Chloé.—Pourquoi ce ton d'ironie fausse et fatigante? Tu crains la mort comme les autres et ton tour viendra.
Daphnis.—Je le céderai aussi souvent que possible. Je jetterai mon numéro par terre et l'écraserai du pied.
Chloé.—Grand bête! Réflexion faite, toi parti, je me consacrerai à mes enfants; je les élèverai moi-même, je leur apprendrai à lire.
Daphnis.—Toute leur vie?
Chloé.—Non, hélas! mais je m'engage à leur suffire quelques années. Rien ne leur manquera. Ta présence ne sera pas indispensable.
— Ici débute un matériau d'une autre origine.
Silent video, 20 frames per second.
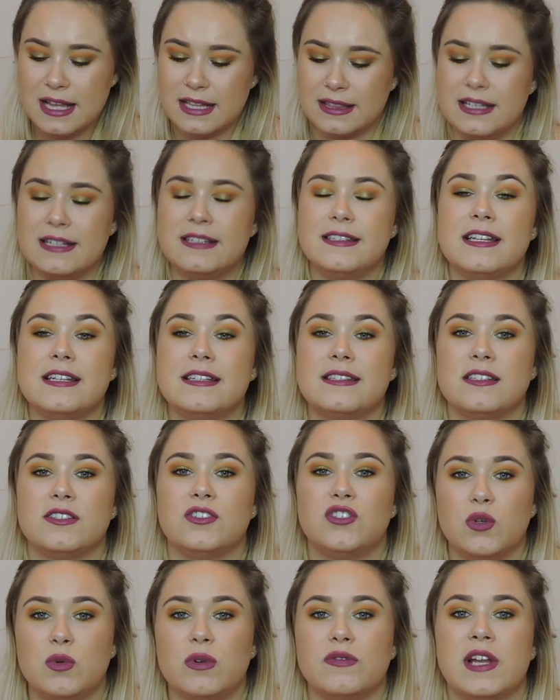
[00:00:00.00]
This is
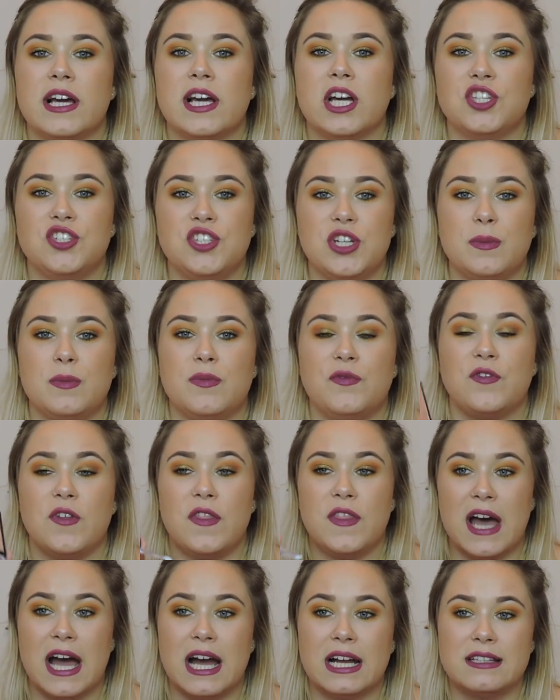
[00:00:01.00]
sort of like a dupe for
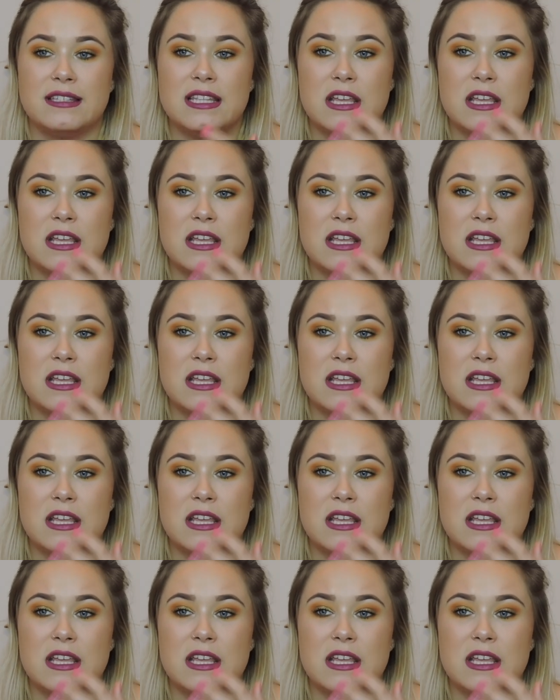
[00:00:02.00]
that,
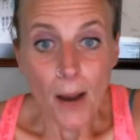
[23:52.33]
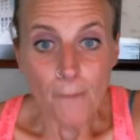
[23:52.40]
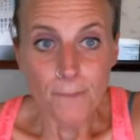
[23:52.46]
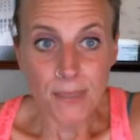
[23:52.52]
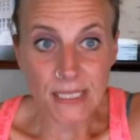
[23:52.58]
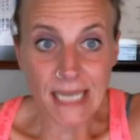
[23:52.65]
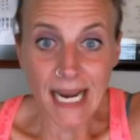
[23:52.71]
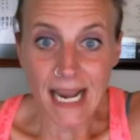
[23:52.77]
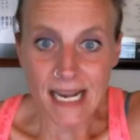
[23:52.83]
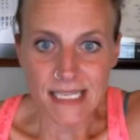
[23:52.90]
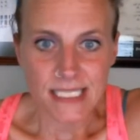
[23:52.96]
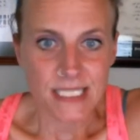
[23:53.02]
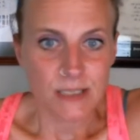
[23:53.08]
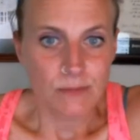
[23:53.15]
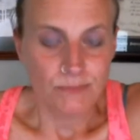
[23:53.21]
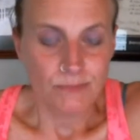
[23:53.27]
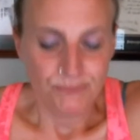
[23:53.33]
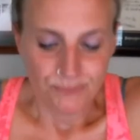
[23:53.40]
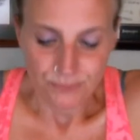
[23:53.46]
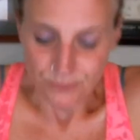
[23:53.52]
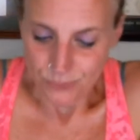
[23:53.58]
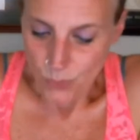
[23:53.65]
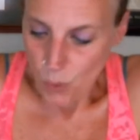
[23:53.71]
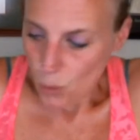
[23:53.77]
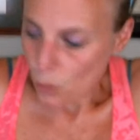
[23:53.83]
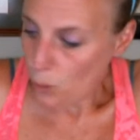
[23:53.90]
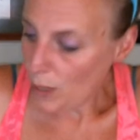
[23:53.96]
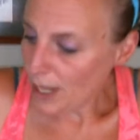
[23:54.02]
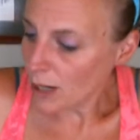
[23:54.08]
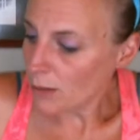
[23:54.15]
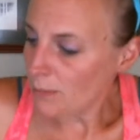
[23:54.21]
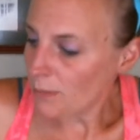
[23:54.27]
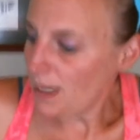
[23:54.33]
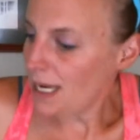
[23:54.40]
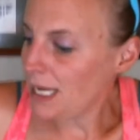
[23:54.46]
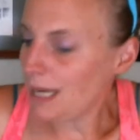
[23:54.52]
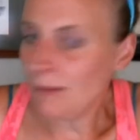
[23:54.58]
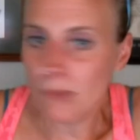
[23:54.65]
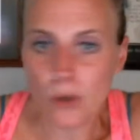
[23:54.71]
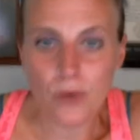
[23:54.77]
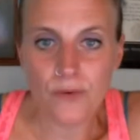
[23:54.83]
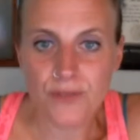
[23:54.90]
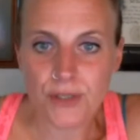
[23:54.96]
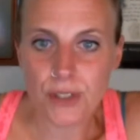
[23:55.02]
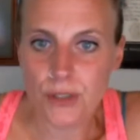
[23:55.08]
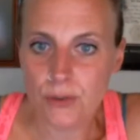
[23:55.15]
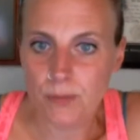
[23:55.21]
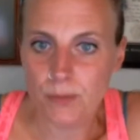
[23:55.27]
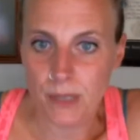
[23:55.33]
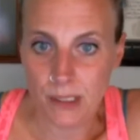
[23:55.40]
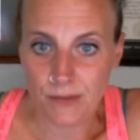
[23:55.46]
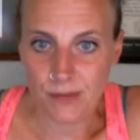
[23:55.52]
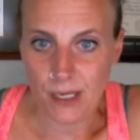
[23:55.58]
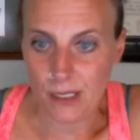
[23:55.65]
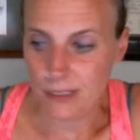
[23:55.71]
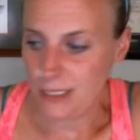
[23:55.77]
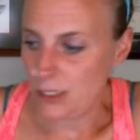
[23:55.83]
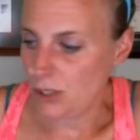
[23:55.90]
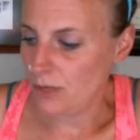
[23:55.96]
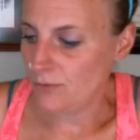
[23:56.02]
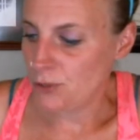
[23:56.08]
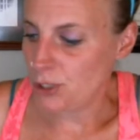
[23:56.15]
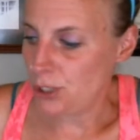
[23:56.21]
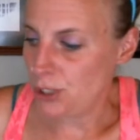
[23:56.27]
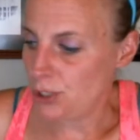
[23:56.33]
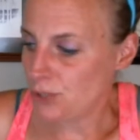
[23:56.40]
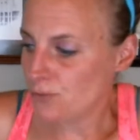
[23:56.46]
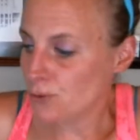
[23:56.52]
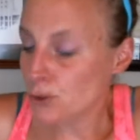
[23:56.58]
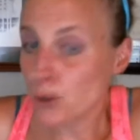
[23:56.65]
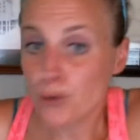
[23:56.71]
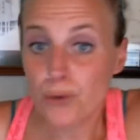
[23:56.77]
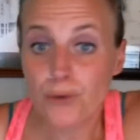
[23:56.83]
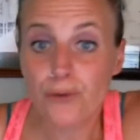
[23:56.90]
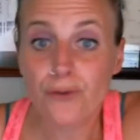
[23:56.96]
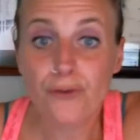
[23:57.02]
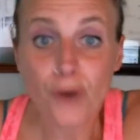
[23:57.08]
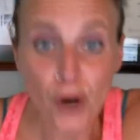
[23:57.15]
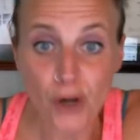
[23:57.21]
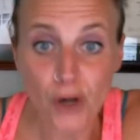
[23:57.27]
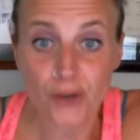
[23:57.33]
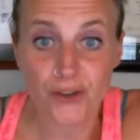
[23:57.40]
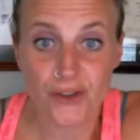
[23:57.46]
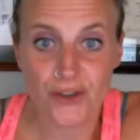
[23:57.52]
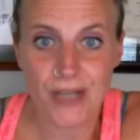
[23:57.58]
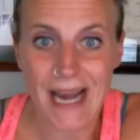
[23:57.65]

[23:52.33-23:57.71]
But guys, we are making moves to do big things here at Virginia for Children's First.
Daphnis.—Si j'allais me promener!
Chloé.—Cesse de me taquiner, je t'en supplie. Laisse-moi finir. Oui, je me charge de commencer leur éducation. Puis, je devrai les mettre au lycée, songer à leur avenir, leur donner le goût d'une profession, les pousser dans le monde. Je perdrai la tête.
Daphnis.—Alors, tu souhaiteras qu'un homme à poigne se montre, le brave garçon d'abord dédaigné.
Chloé.—Il faudra marier ma fille. M'y résoudrai-je, mon Dieu?